Por: Palmira Bernard
En 2004, la actriz Imelda Staunton dio vida a Vera Drake: una señora inglesa, pilar de una familia modesta, pero feliz. De esas familias unidas que se juntaban a la mesa para hablar de sus vidas ordinarias.
El esposo era mecánico; la hija, una doncella casadera (no muy agraciada) que trabajaba en una fábrica de focos; El hijo, sastre. Gente normal de la clase trabajadora inglesa.
Nada malo de qué hablar.
En la familia no había ni un genio ni un briago ni un idiota que diera la nota.
Vera Drake, además de ser un ama de casa ejemplar, cuidaba de su anciana madre y de un vecino enfermo.
Vera Drake era, pues, lo que se conoce comúnmente como un pan de dios, un alma piadosa, una mujer estupenda: buena madre, buena esposa, buena hija, buena vecina, buena suegra. Buena, buena, buena.
Drake era buena.
Y además de ser buena era alegre. Realizaba sus labores con un gusto rayano en lo almibarado.
Ninguna mujer en la condición de Vera Drake puede ser tan positiva, tan feliz, tan dulce. Eso no existe. Nunca ha existido ni existirá.
Pero Vera Drake lo era (¿será porque es un personaje de película?).
Quizás.
Puede ser que en el mundo aún habiten esas joyas de mujeres. Igual y alguna de nuestras abuelas o bisabuelas, que asumían estoicamente sus roles de señoras de la casa y lo hacían por vocación. Una vocación casi monástica: entregadas al bienestar de los demás antes que al propio.
Así era Vera Drake.
Pero… Vera Drake guardaba un secreto inconfesable.
¿Qué podría ocultar una mujer como Vera Drake?
¿Un amante acaso?
¿Un amante? ¿Por eso era tan feliz en su vida “oficial”? Un amante que le diera gozo y placer cuando el marido se iba a meter debajo de un cárter de carro.
No. No era un amante.
El secreto de Vera Drake consistía en algo socialmente condenable (como un amante, pero sin las delicias del amante).
La intachable señora Drake realizaba abortos clandestinos ayuda en una Inglaterra donde ese tipo de actividad, en aquel tiempo (años 50 aproximadamente) era prohibida.
Drake, como toda una profesional, acudía a las casas de las jóvenes cargando su instrumental: una jeringa, jabón y una pequeña sonda.
Las mujeres que solicitaban sus servicios confiaban en Vera por ser una señora discreta, pero sobre todo, amorosa.
Vera amaba su trabajo. Acudía pulcra, bien vestida y entusiasta a las casas de las embarazadas.

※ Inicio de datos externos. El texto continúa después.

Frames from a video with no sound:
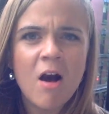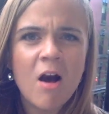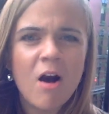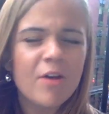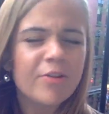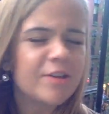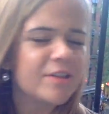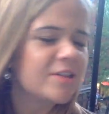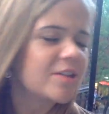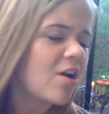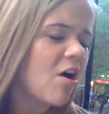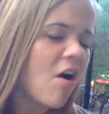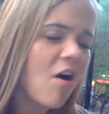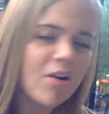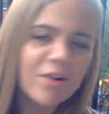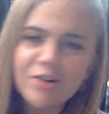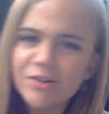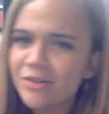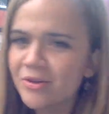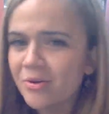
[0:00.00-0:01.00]
all these
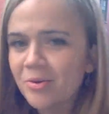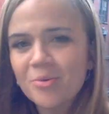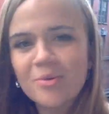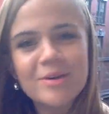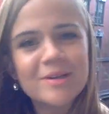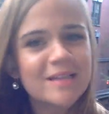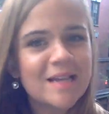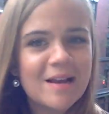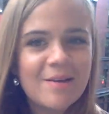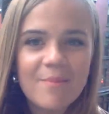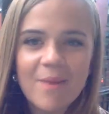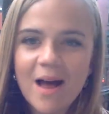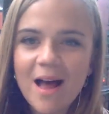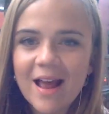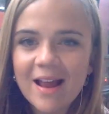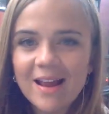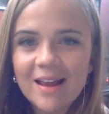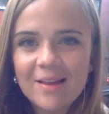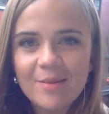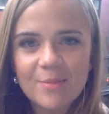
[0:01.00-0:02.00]
cars are whizzing
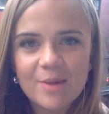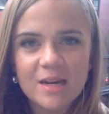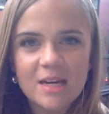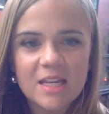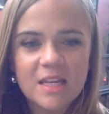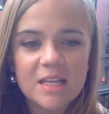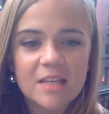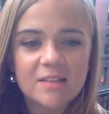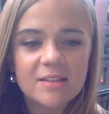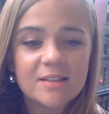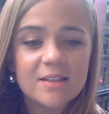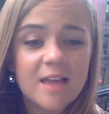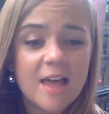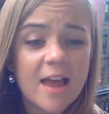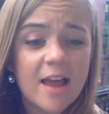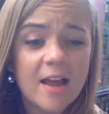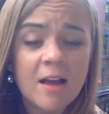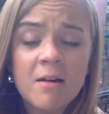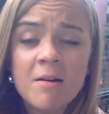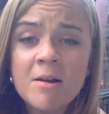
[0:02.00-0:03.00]
by him, and he's
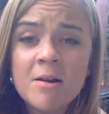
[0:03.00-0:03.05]
like,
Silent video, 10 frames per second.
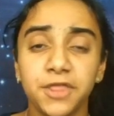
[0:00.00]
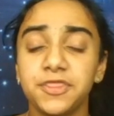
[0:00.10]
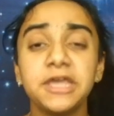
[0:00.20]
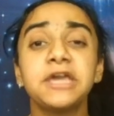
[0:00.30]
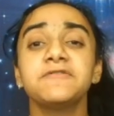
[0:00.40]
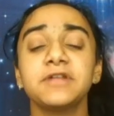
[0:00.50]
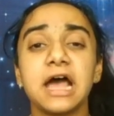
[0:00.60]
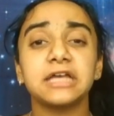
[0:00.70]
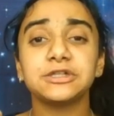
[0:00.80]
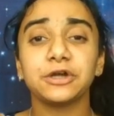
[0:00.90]
think of it
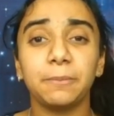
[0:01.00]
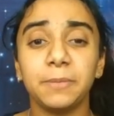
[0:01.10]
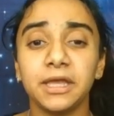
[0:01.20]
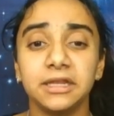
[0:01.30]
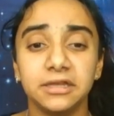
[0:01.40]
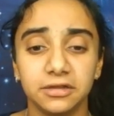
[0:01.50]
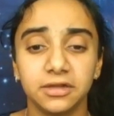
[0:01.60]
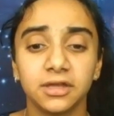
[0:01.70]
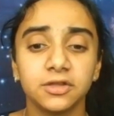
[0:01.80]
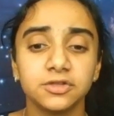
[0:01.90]
as your opinion.
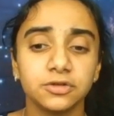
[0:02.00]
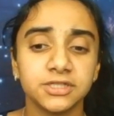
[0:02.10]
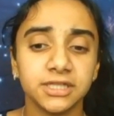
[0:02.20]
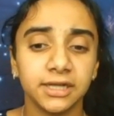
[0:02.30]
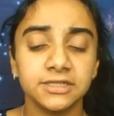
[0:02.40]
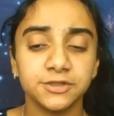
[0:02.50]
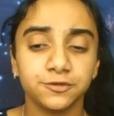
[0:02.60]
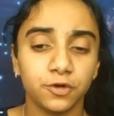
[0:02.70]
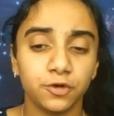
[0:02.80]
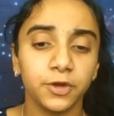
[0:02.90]
So scientists
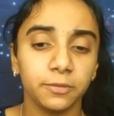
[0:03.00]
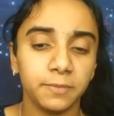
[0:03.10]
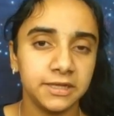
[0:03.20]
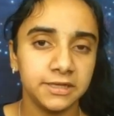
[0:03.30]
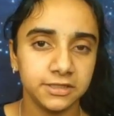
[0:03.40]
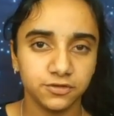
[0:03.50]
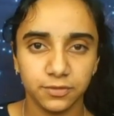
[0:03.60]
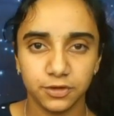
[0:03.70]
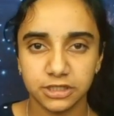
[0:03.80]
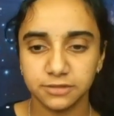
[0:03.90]
form their opinions from
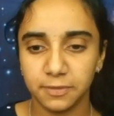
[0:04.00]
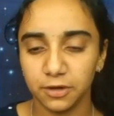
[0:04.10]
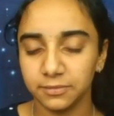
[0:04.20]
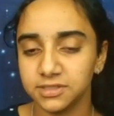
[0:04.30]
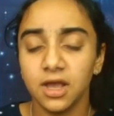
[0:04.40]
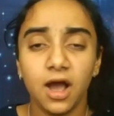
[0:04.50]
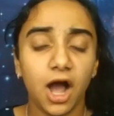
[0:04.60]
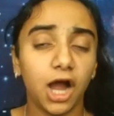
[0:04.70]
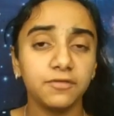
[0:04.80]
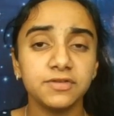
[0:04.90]
their experiments.
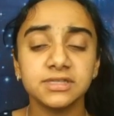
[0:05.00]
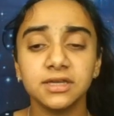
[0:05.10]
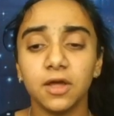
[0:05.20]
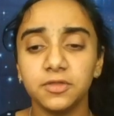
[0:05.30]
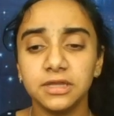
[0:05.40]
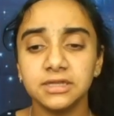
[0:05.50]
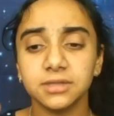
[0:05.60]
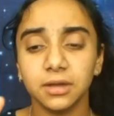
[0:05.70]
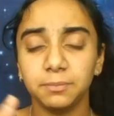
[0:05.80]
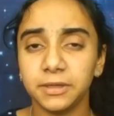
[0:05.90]
Obviously, these
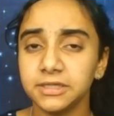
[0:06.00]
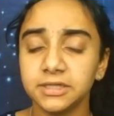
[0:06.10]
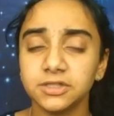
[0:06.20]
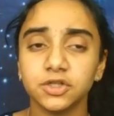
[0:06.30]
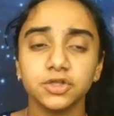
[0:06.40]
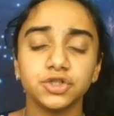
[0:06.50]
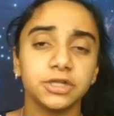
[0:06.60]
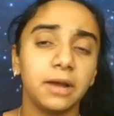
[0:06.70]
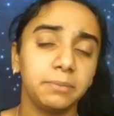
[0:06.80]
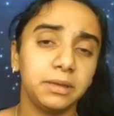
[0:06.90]
opinions should
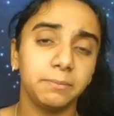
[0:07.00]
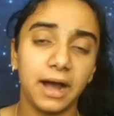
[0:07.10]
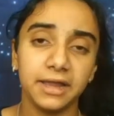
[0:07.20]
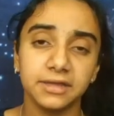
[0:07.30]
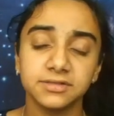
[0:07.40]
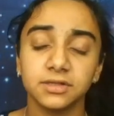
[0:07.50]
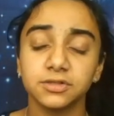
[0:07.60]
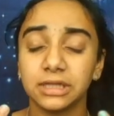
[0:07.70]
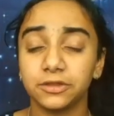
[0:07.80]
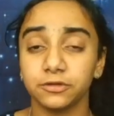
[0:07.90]
not be biased
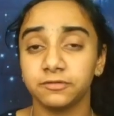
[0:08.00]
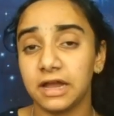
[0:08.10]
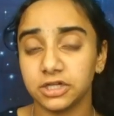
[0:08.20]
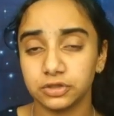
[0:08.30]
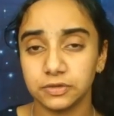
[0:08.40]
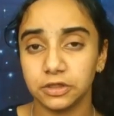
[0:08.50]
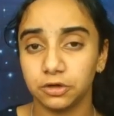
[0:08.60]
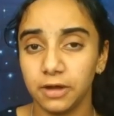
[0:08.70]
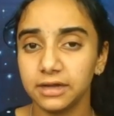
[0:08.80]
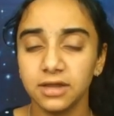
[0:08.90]
so that they're factually
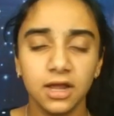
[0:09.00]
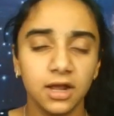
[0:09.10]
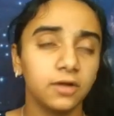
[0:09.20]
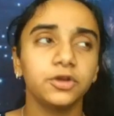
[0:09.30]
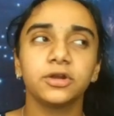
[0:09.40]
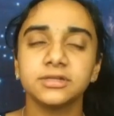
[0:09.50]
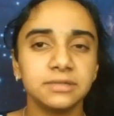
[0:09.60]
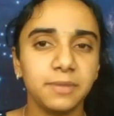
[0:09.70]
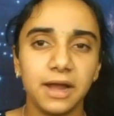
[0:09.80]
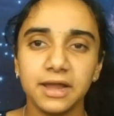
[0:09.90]
correct. You're going to
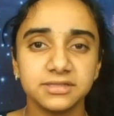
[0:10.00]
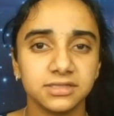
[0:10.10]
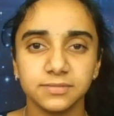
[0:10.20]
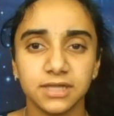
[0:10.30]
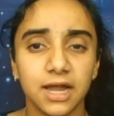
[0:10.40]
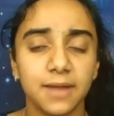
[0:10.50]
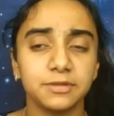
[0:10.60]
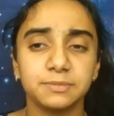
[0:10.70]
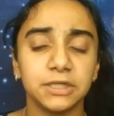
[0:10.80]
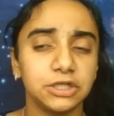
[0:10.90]
see bias
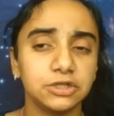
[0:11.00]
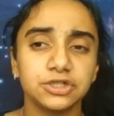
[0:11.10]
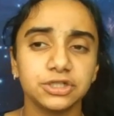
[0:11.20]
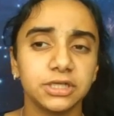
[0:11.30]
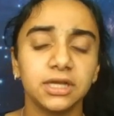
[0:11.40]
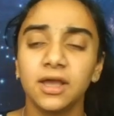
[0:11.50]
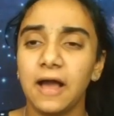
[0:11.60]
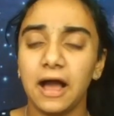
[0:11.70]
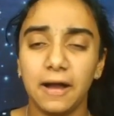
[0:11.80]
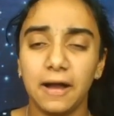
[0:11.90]
sometimes, but usually
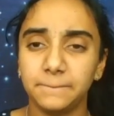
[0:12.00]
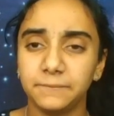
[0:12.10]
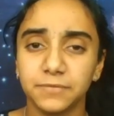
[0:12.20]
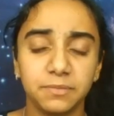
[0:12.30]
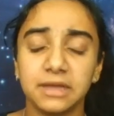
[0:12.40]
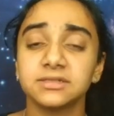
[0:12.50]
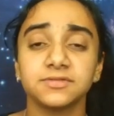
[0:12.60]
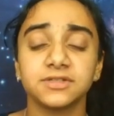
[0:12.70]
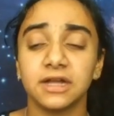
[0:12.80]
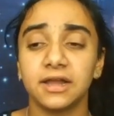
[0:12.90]
the best
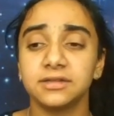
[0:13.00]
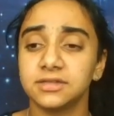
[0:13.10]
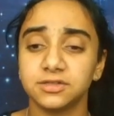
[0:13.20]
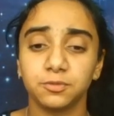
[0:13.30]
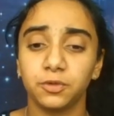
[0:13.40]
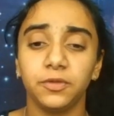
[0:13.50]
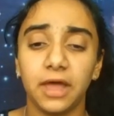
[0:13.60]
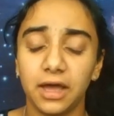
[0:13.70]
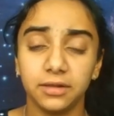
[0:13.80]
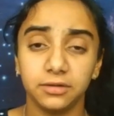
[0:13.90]
of scientists will
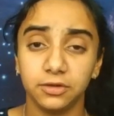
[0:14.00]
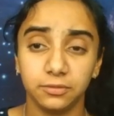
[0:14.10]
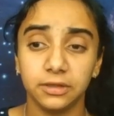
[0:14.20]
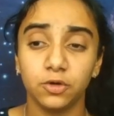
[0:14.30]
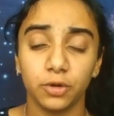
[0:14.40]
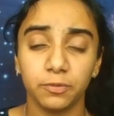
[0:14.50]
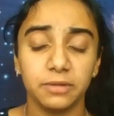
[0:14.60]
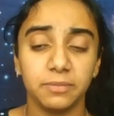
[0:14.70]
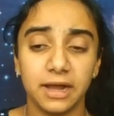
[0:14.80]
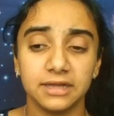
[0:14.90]
not
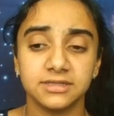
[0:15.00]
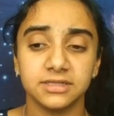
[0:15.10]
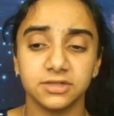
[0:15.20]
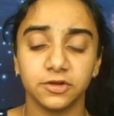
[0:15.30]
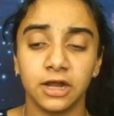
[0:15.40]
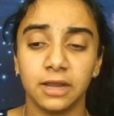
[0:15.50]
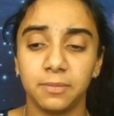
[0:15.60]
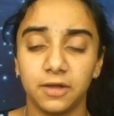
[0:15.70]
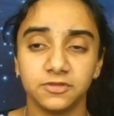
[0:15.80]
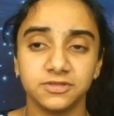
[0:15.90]
incorporate bias into their
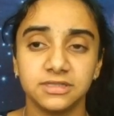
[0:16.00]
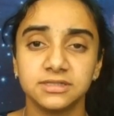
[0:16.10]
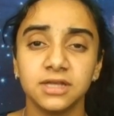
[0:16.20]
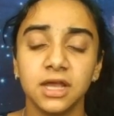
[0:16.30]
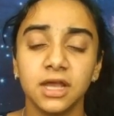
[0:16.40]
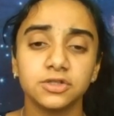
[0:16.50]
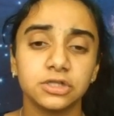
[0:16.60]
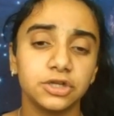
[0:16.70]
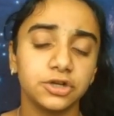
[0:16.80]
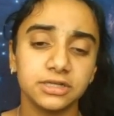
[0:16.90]
hypotheses. So
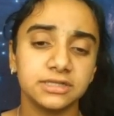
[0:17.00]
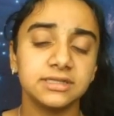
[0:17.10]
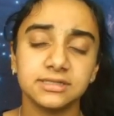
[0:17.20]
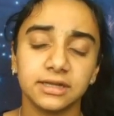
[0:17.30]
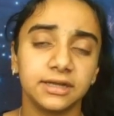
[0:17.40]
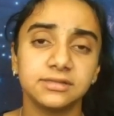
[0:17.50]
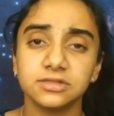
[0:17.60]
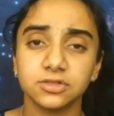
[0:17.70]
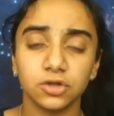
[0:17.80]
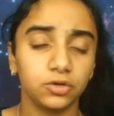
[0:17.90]
you're going to see
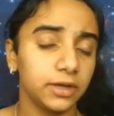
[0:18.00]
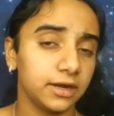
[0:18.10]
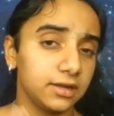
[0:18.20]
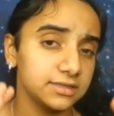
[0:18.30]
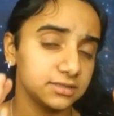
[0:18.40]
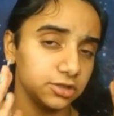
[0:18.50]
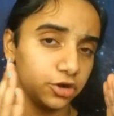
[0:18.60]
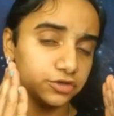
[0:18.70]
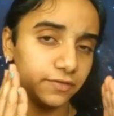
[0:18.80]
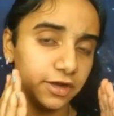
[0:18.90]
scientists who analyze
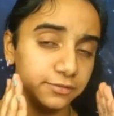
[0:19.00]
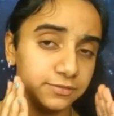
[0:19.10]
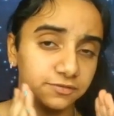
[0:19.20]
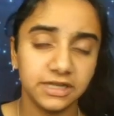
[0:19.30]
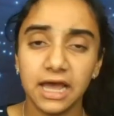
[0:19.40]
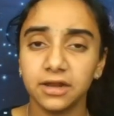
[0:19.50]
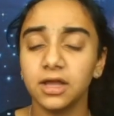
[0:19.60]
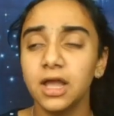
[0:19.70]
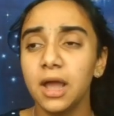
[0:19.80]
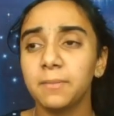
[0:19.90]
large volumes of
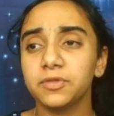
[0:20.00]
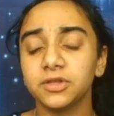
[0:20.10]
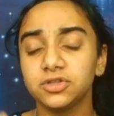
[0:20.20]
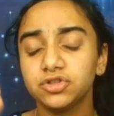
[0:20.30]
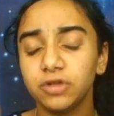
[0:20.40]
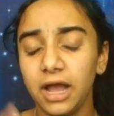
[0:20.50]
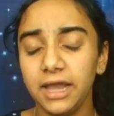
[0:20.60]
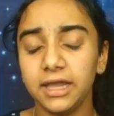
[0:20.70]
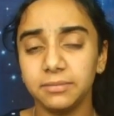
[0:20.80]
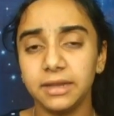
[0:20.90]
data, but then to
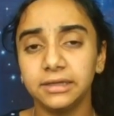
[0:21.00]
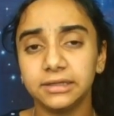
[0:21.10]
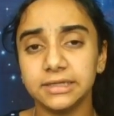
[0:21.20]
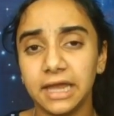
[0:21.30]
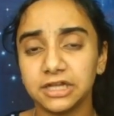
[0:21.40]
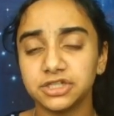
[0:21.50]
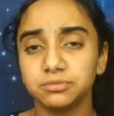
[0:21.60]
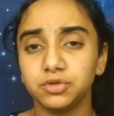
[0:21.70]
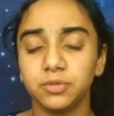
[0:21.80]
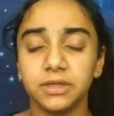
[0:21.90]
try and make a
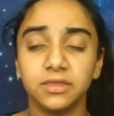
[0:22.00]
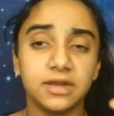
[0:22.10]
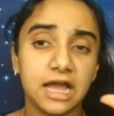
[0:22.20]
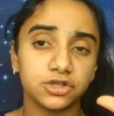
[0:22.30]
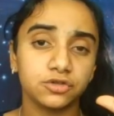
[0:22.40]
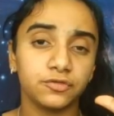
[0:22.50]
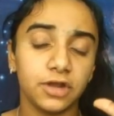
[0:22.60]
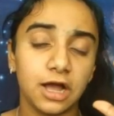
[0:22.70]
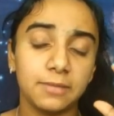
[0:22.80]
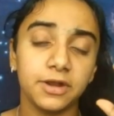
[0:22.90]
connection between the natural
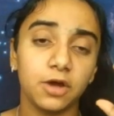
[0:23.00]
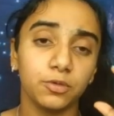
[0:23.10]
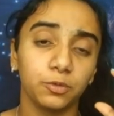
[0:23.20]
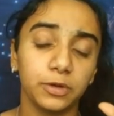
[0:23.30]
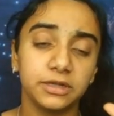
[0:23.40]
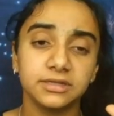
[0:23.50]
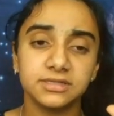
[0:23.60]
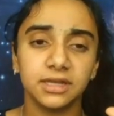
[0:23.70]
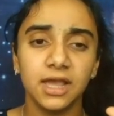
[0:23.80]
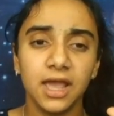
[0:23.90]
phenomena we're witnessing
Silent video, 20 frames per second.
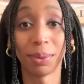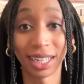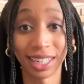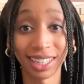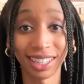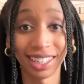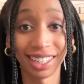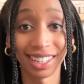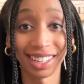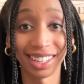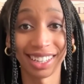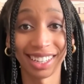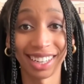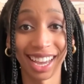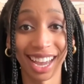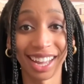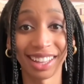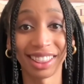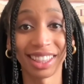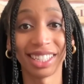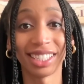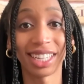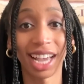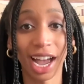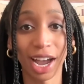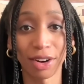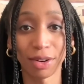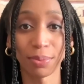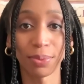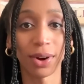blinking at these
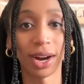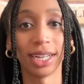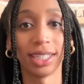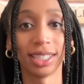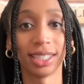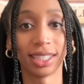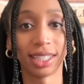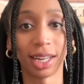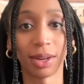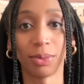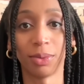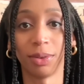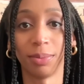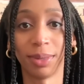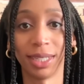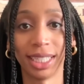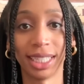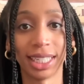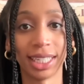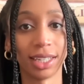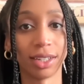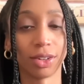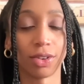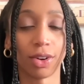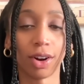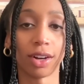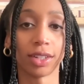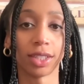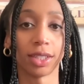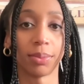higher prices that we've been seeing
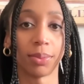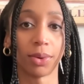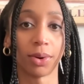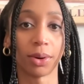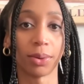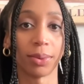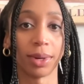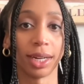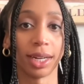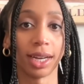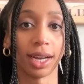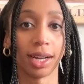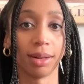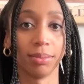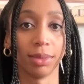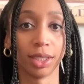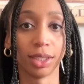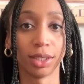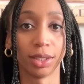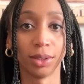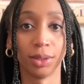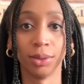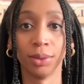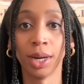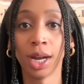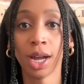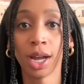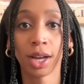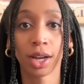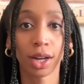across the board when it comes to
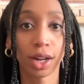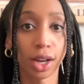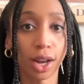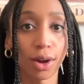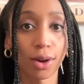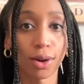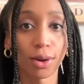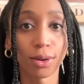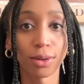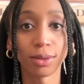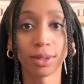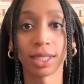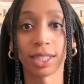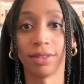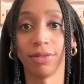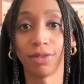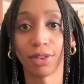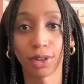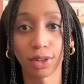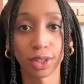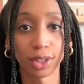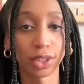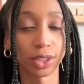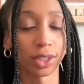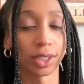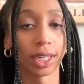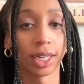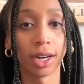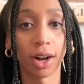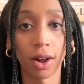clothes and
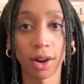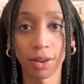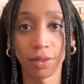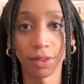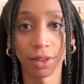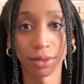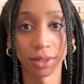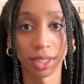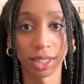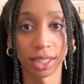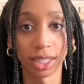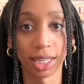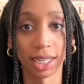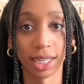furniture and all of those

Más que el hecho de sacar bebés, lo suyo era seguir siendo “buena, buena”. Un pan de Dios. Es decir, era útil a su entorno (y además sin cobrar una sola libra).
El drama se desencadena cuando una de sus pacientes desobedece las instrucciones post-abortivas y cae en cama por una infección que casi la mata.
En ese momento, la modesta (pero perfecta) vida de Vera Drake se desmorona.
La escena es brutal: Vera Drake está festejando la pedida de mano de su tímida hija en compañía de su familia cuando recibe una visita inesperada.
Dos gendarmes irrumpen en su piso y entran con la orden de aprehensión en la mano.
La familia no sabe de qué se trata el tema. Vera colapsa internamente. Deja su copa sobre la mesa y avanza con el oficial hacia la recámara para sacar del fondo de su closet una caja metálica de galletas en la que guarda la herramienta de trabajo.
Los hijos, absortos, intentan persuadir a los policías. El esposo acompaña a Vera en el trance sin saber bien a bien lo que está sucediendo pues simplemente es imposible que su mujer está siendo llevada a la comisaría. Pero la ley es la ley, y lo que hace Vera está fuera de la ley.
Aunque sea un alma piadosa. A pesar de no lucrar con su oficio, Vera Drake va a prisión. Buena, buena, pero al final es tratada como una criminal.